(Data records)
::::::::::

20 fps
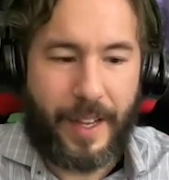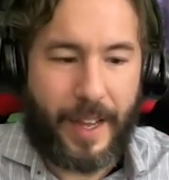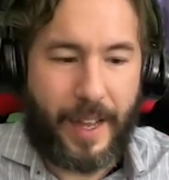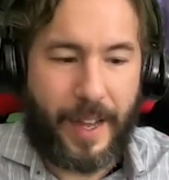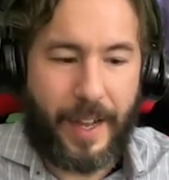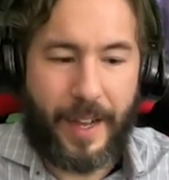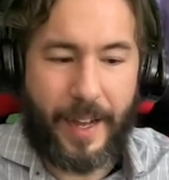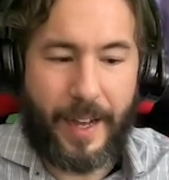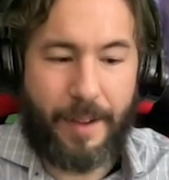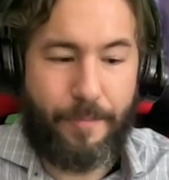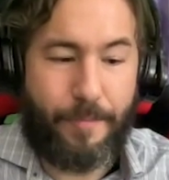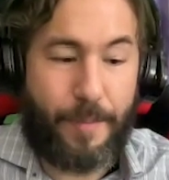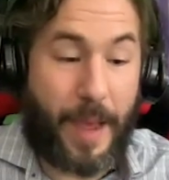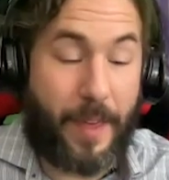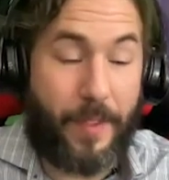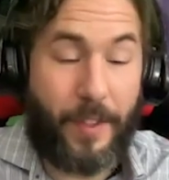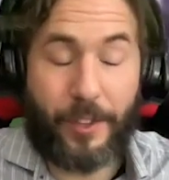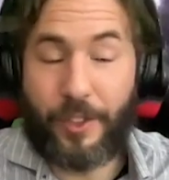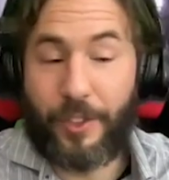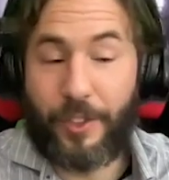And
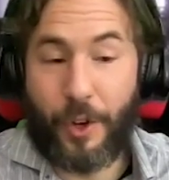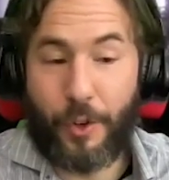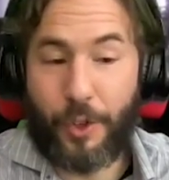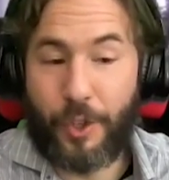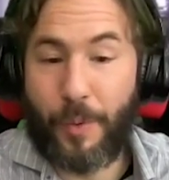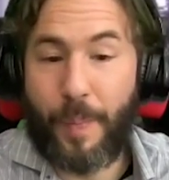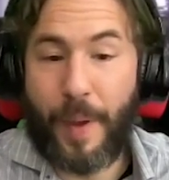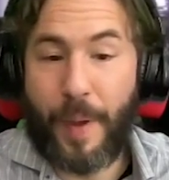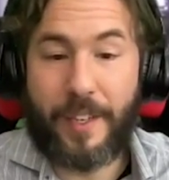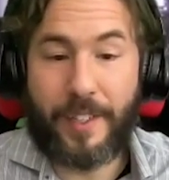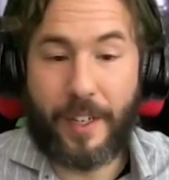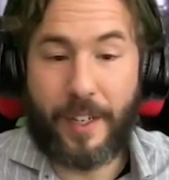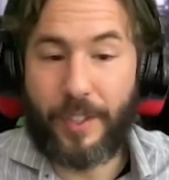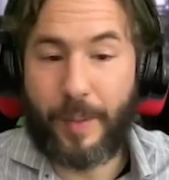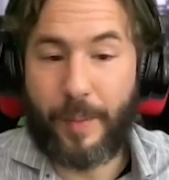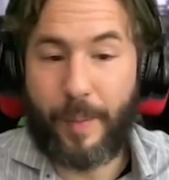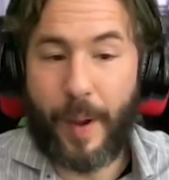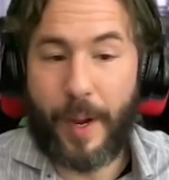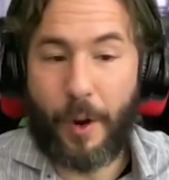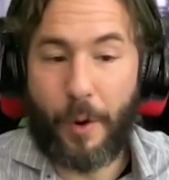this is also based on
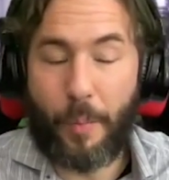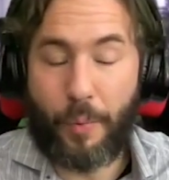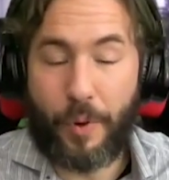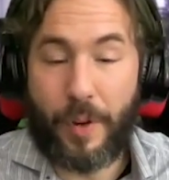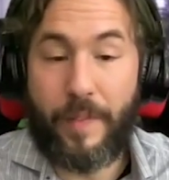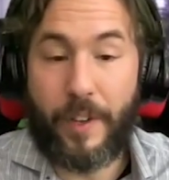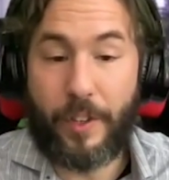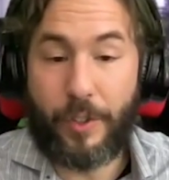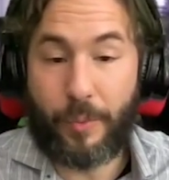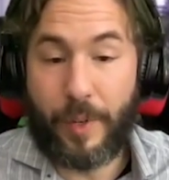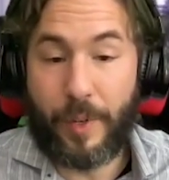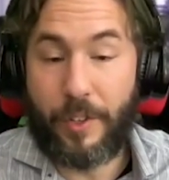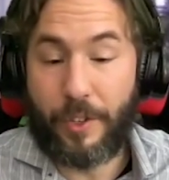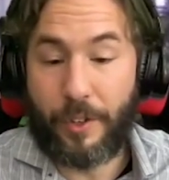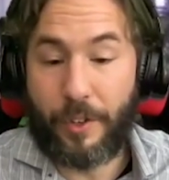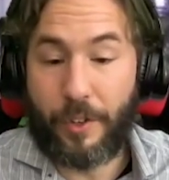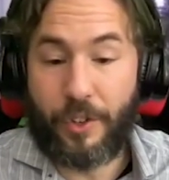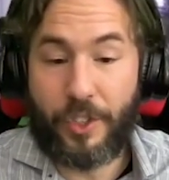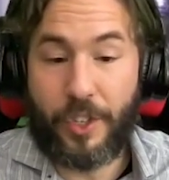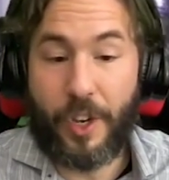some of my own previous
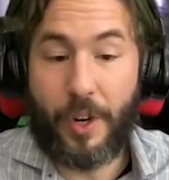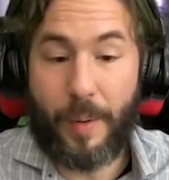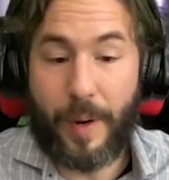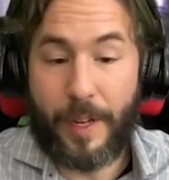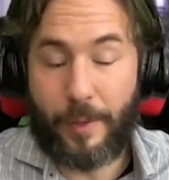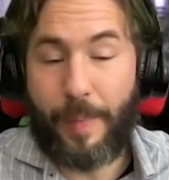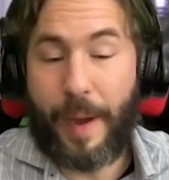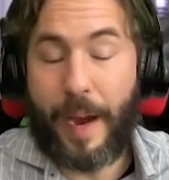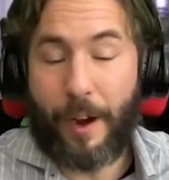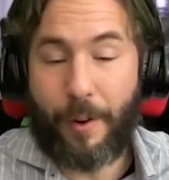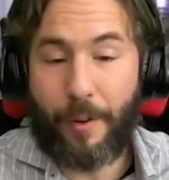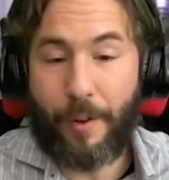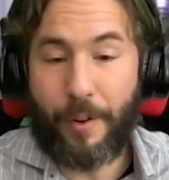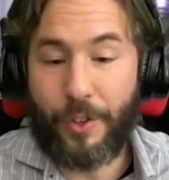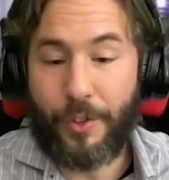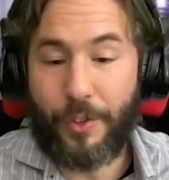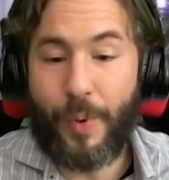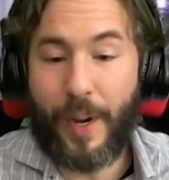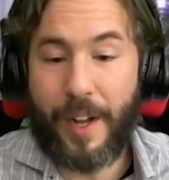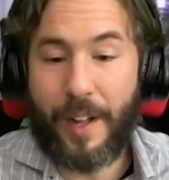research. So as
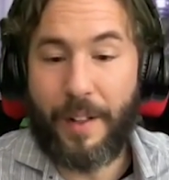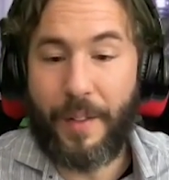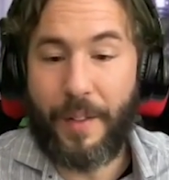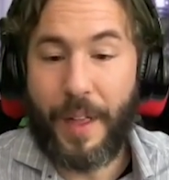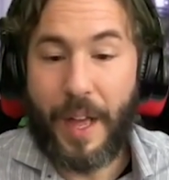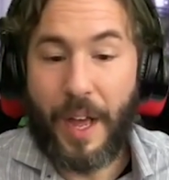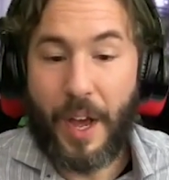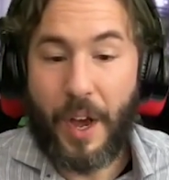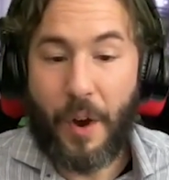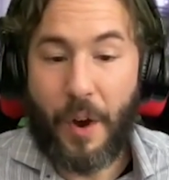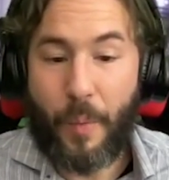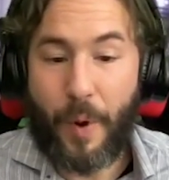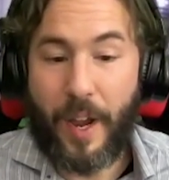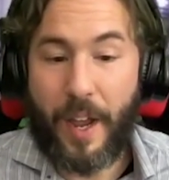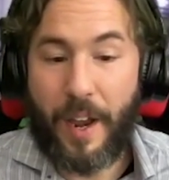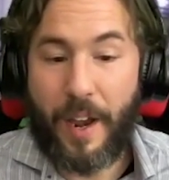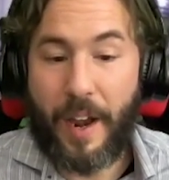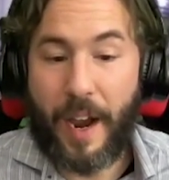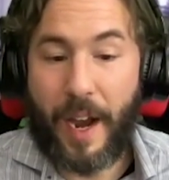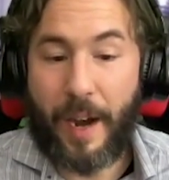background as well,
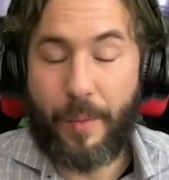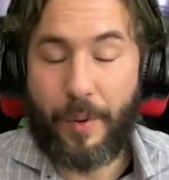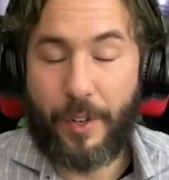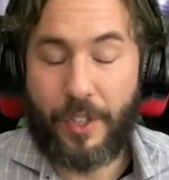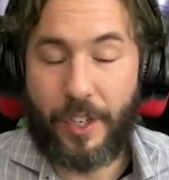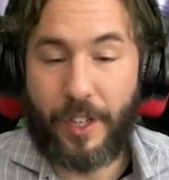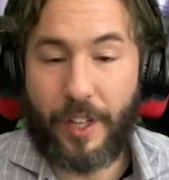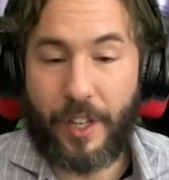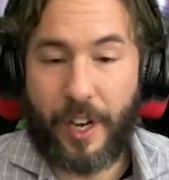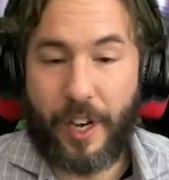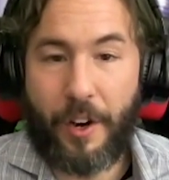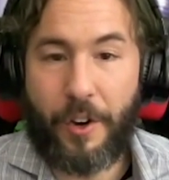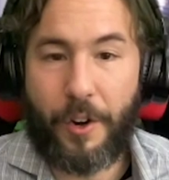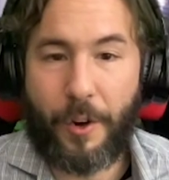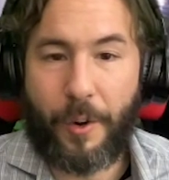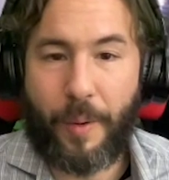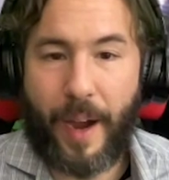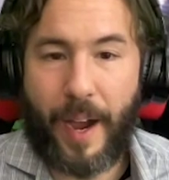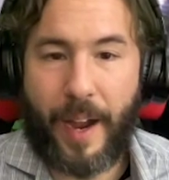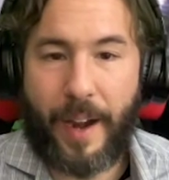when I was still an
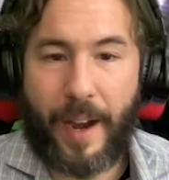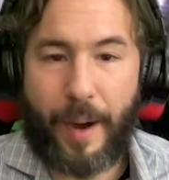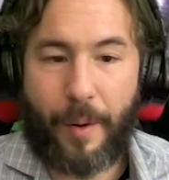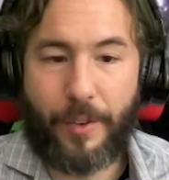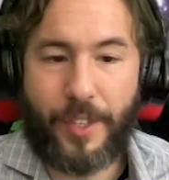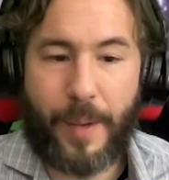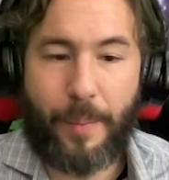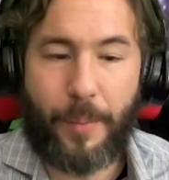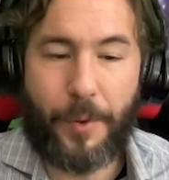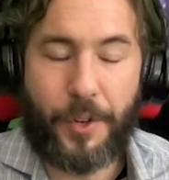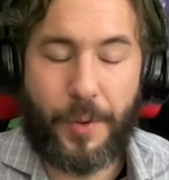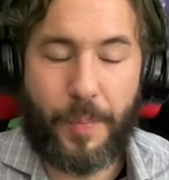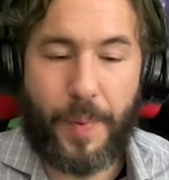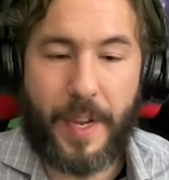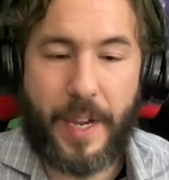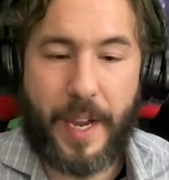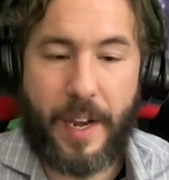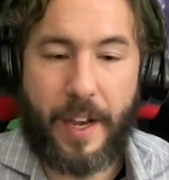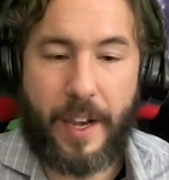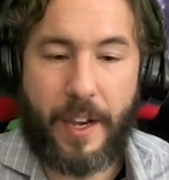undergrad, I was able to
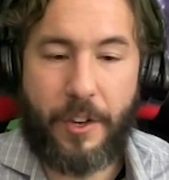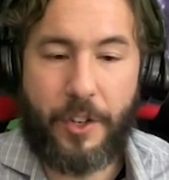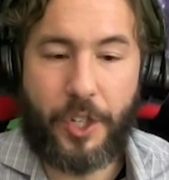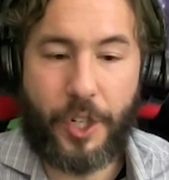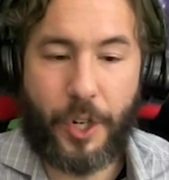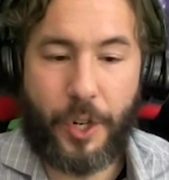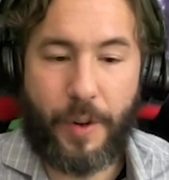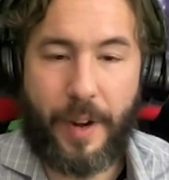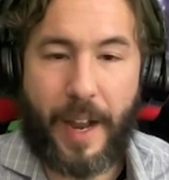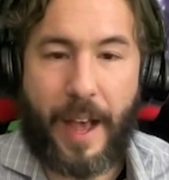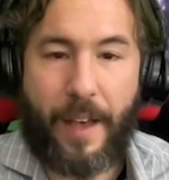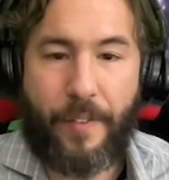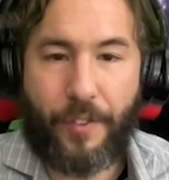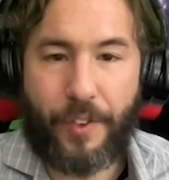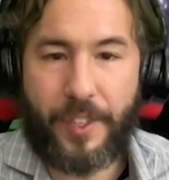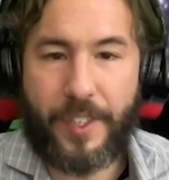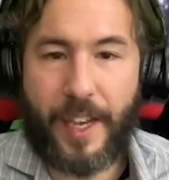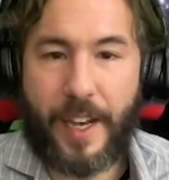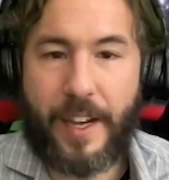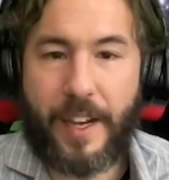be an intern at
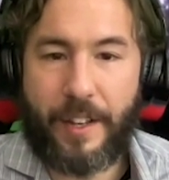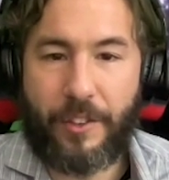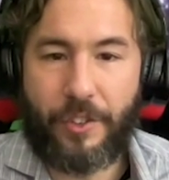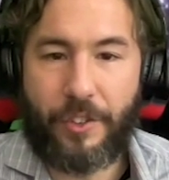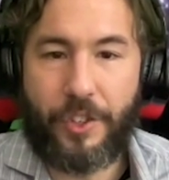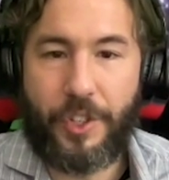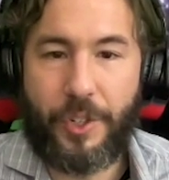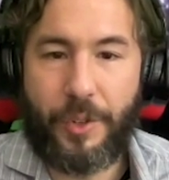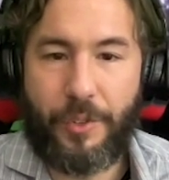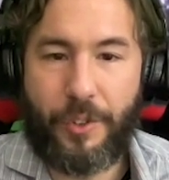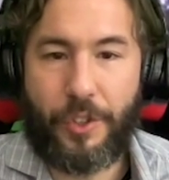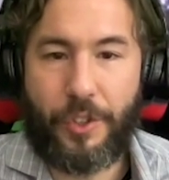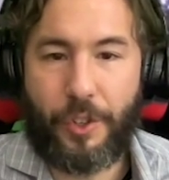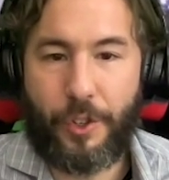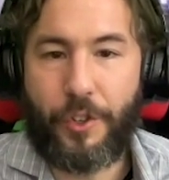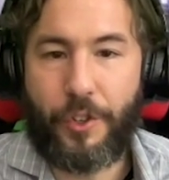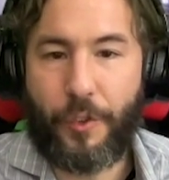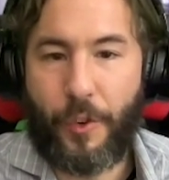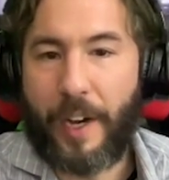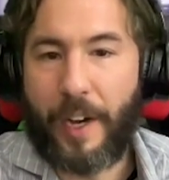the SETI Institute, the
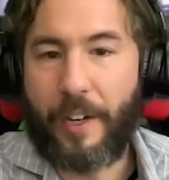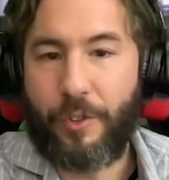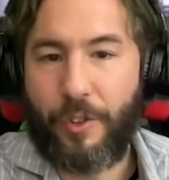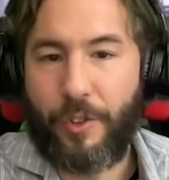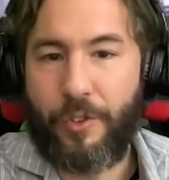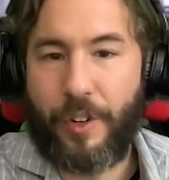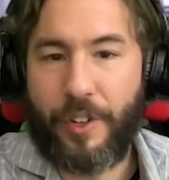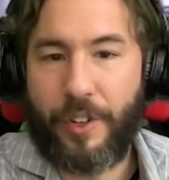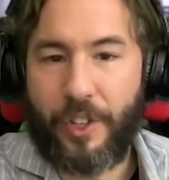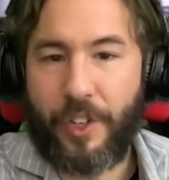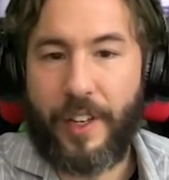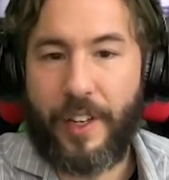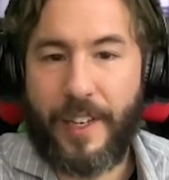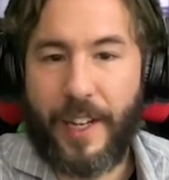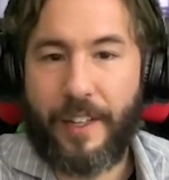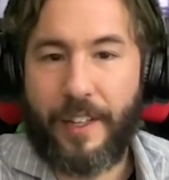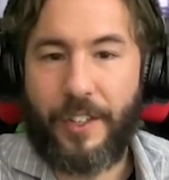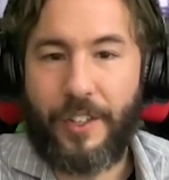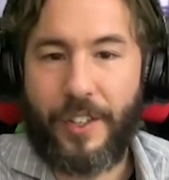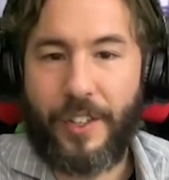Search for Extraterrestrial
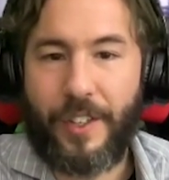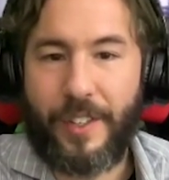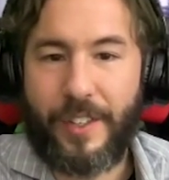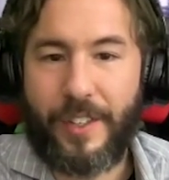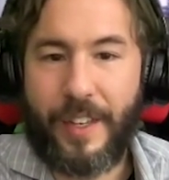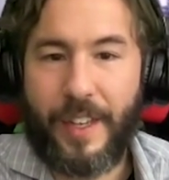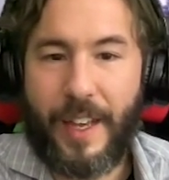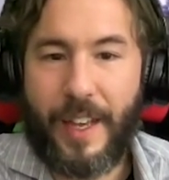Intelligence.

::::::::::

Problem to solve
Leave out the pictures and output the rest of the records exactly.

Solution to this exercise
20 fps
And
this is also based on
some of my own previous
research. So as
background as well,
when I was still an
undergrad, I was able to
be an intern at
the SETI Institute, the
Search for Extraterrestrial
Intelligence.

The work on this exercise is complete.